PROVIDED DATA =
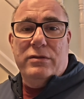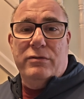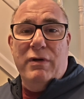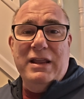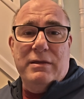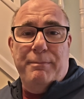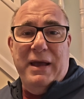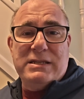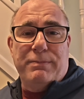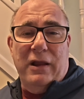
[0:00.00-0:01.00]
Really the
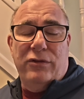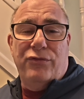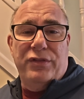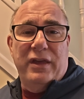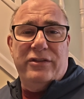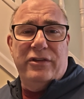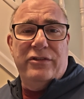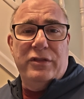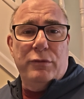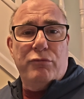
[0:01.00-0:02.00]
best place for this
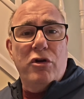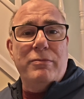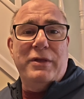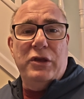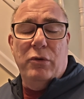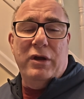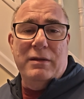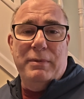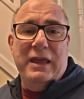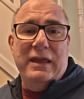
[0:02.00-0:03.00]
is in the room that you're going
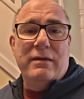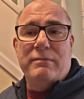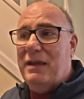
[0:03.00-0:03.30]
to be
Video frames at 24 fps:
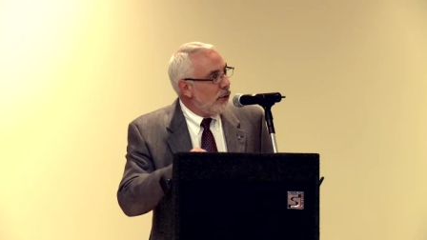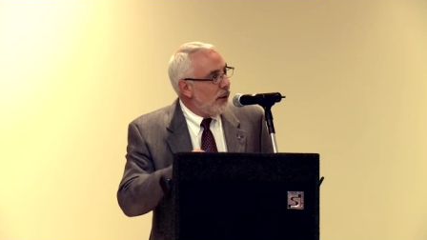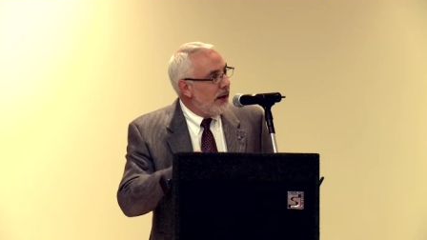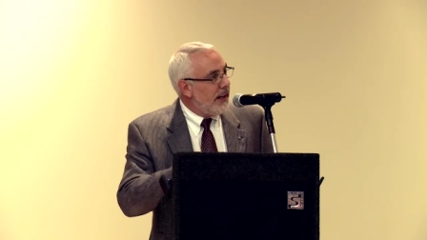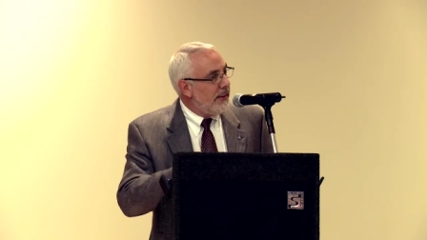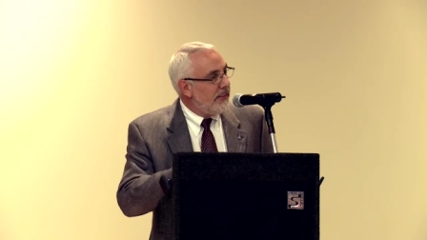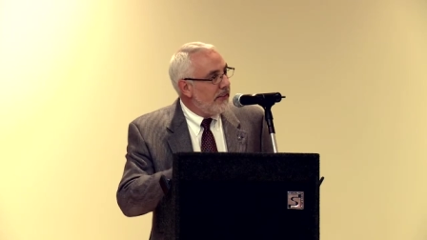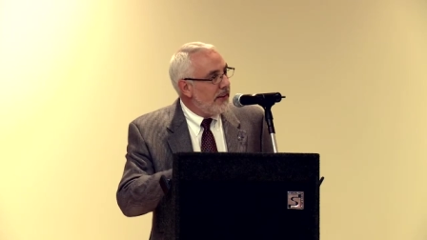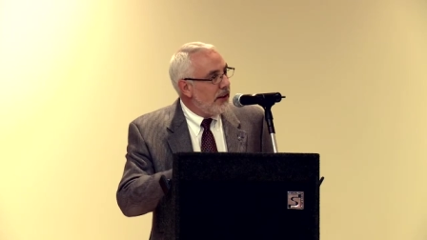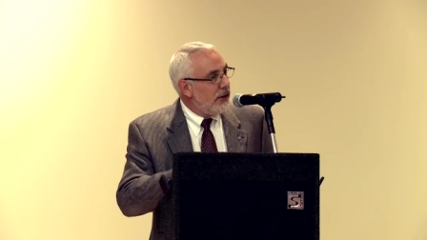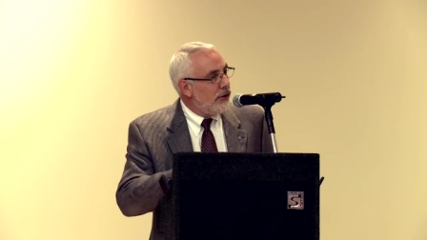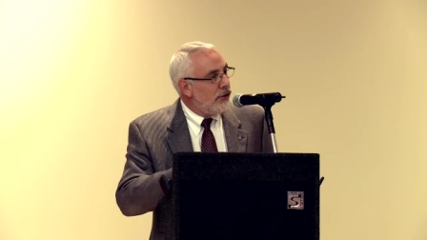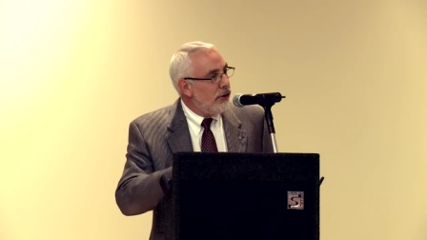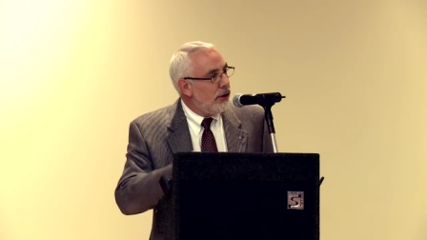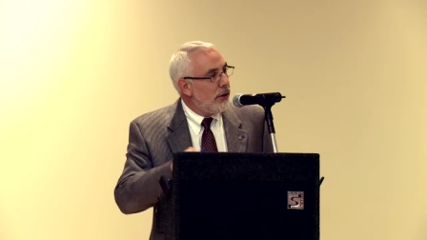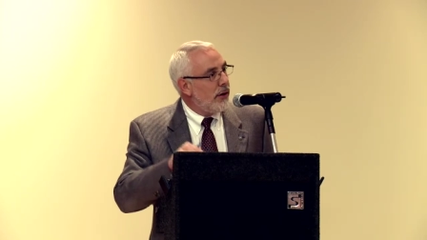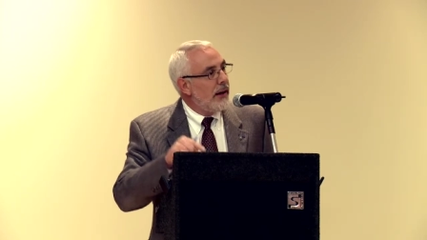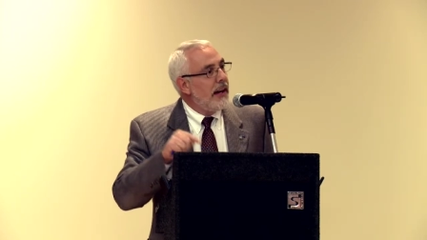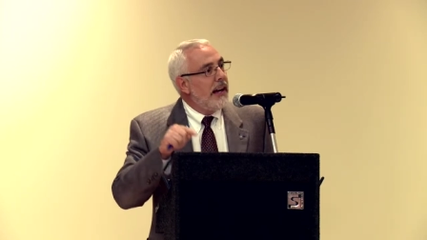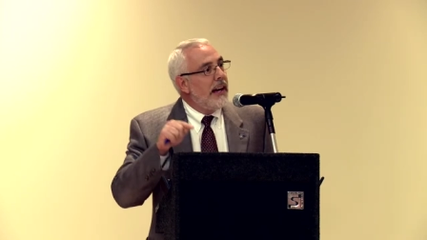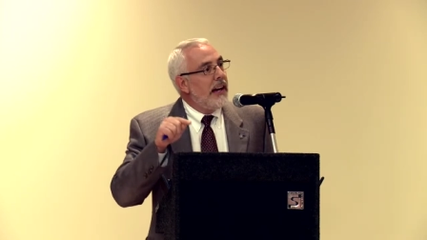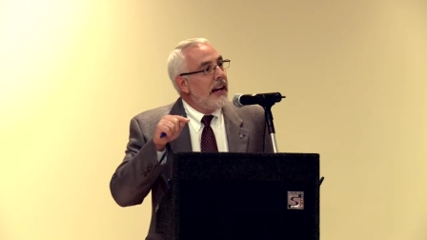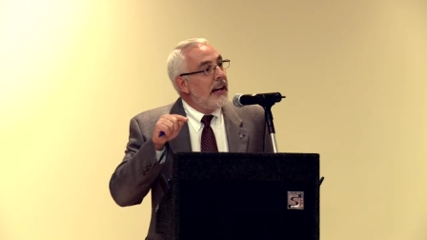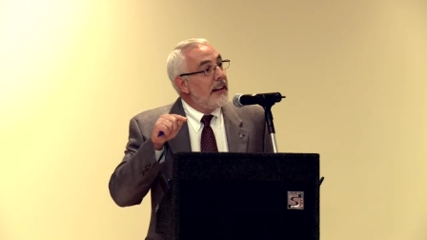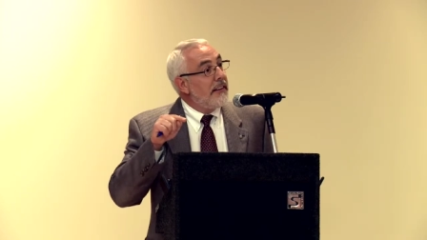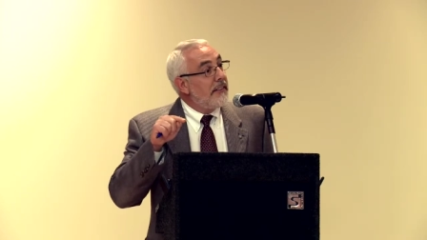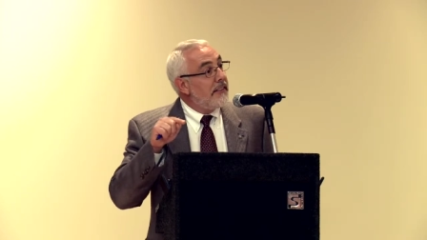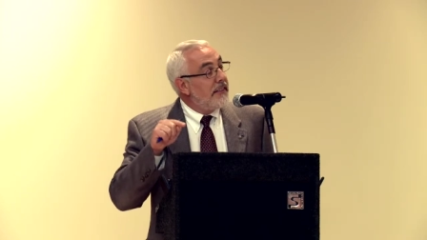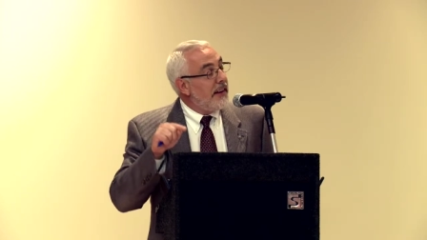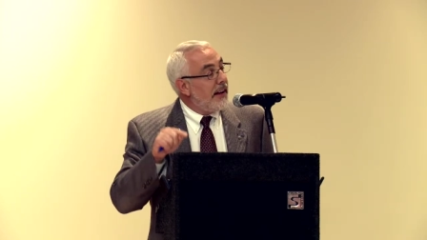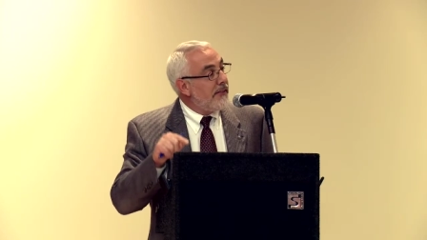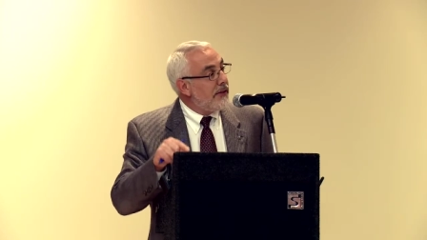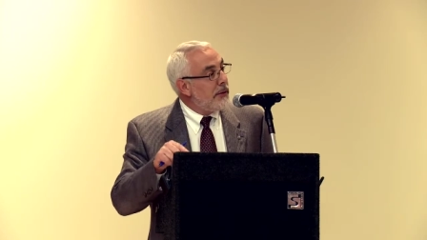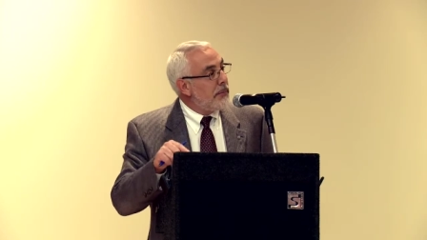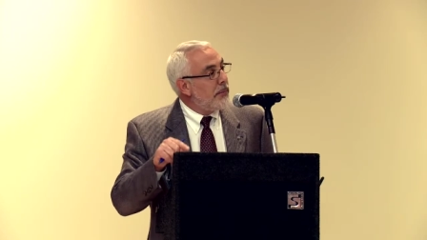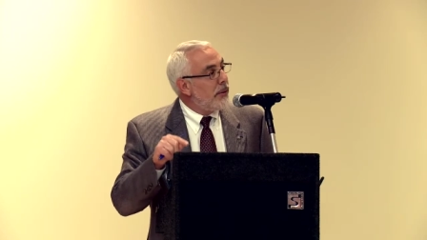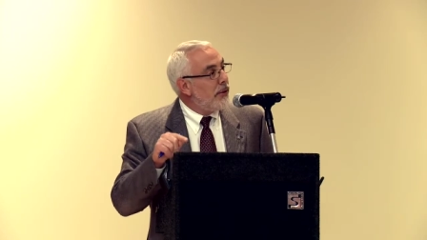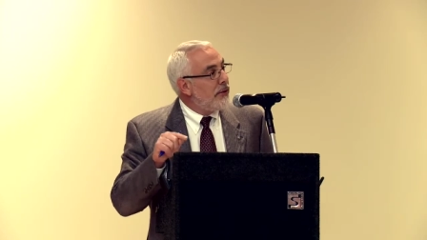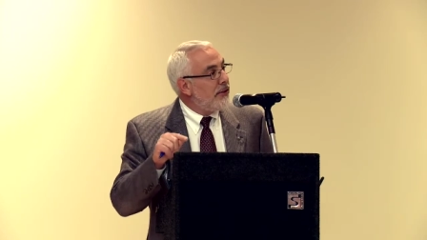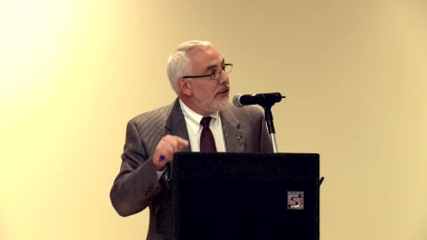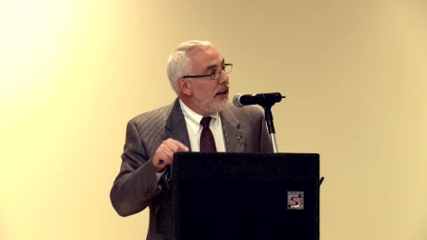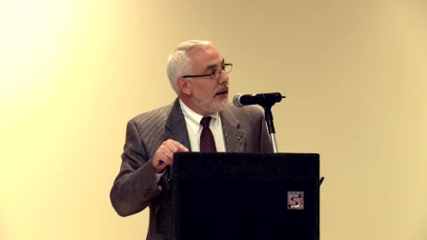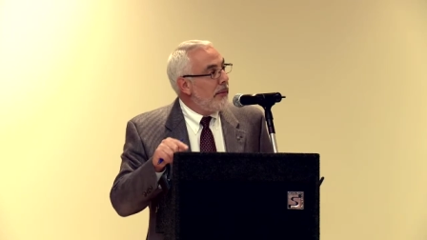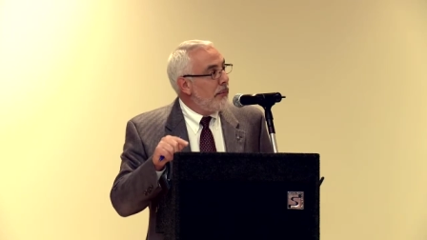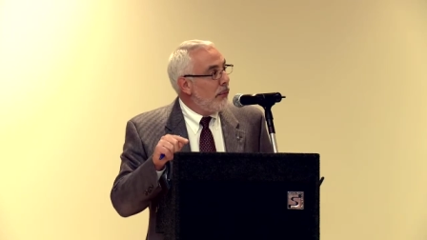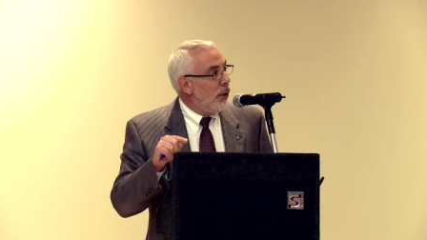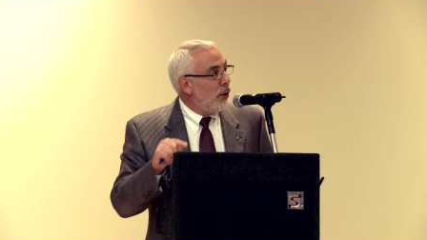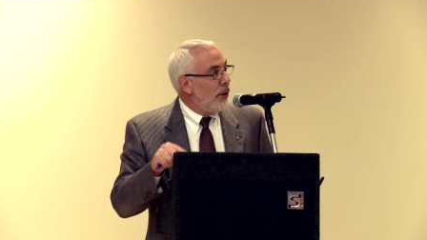raise this year and
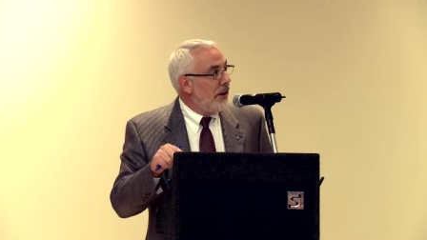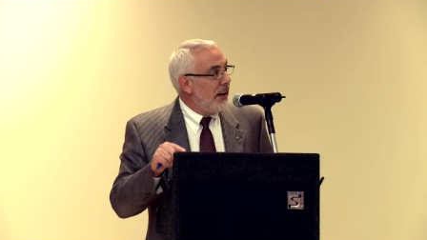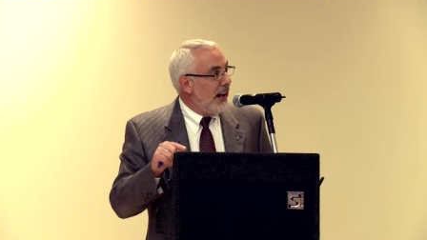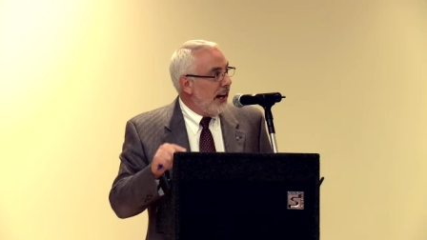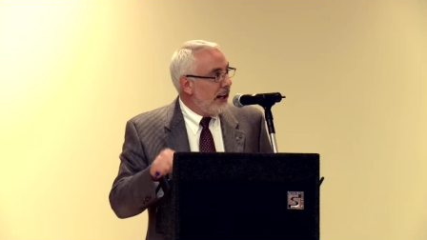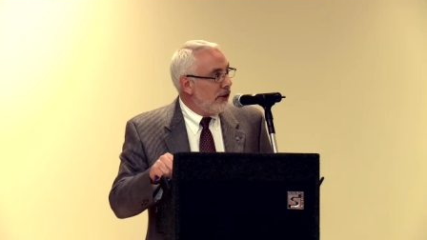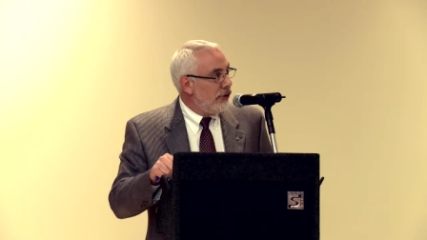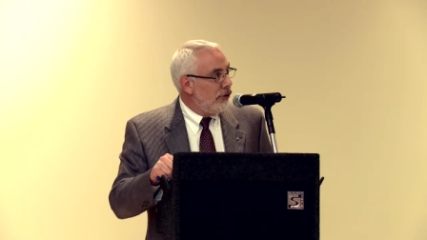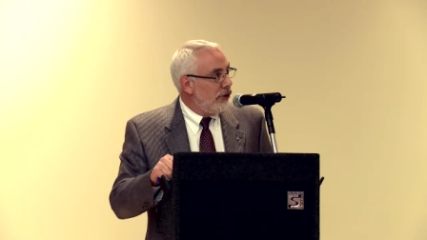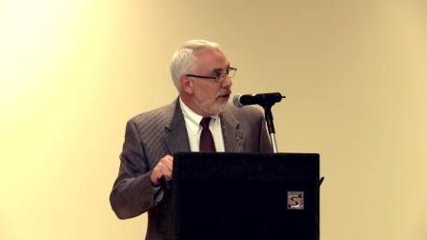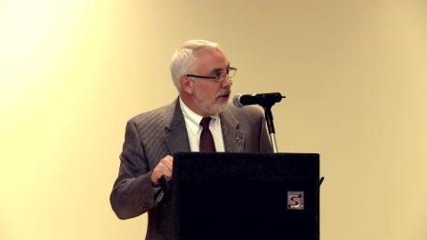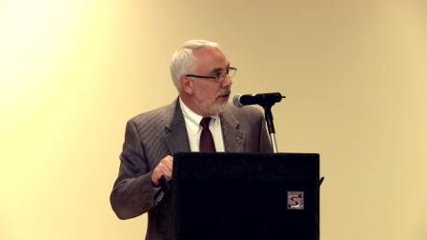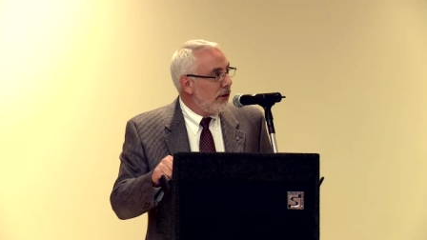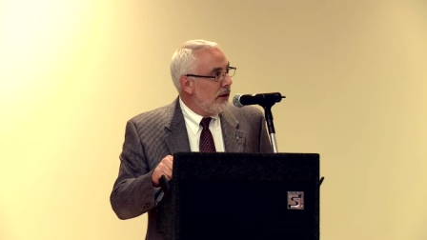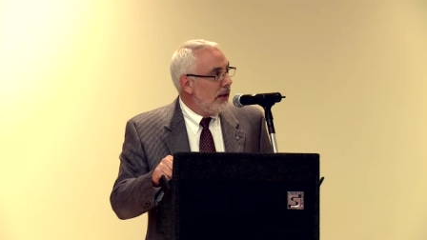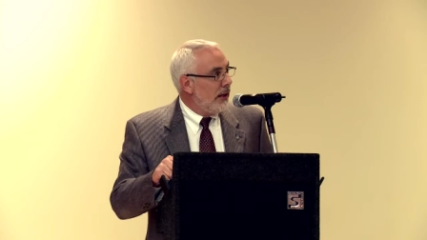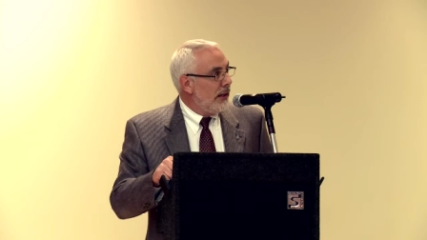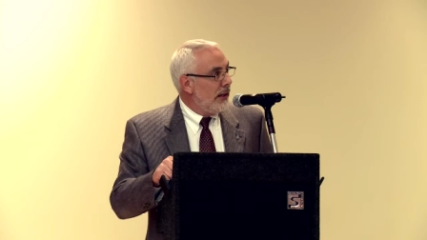7% more next year.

ASSIGNED TASK = Starting at the line that contains "[0:01.00-0:02.00]", reproduce exactly and only the lines through the end of the entries above, with the pictures excluded.

RESULT OF THE EXERCISE =
[0:01.00-0:02.00]
best place for this
[0:02.00-0:03.00]
is in the room that you're going
[0:03.00-0:03.30]
to be
Video frames at 24 fps:
raise this year and
7% more next year.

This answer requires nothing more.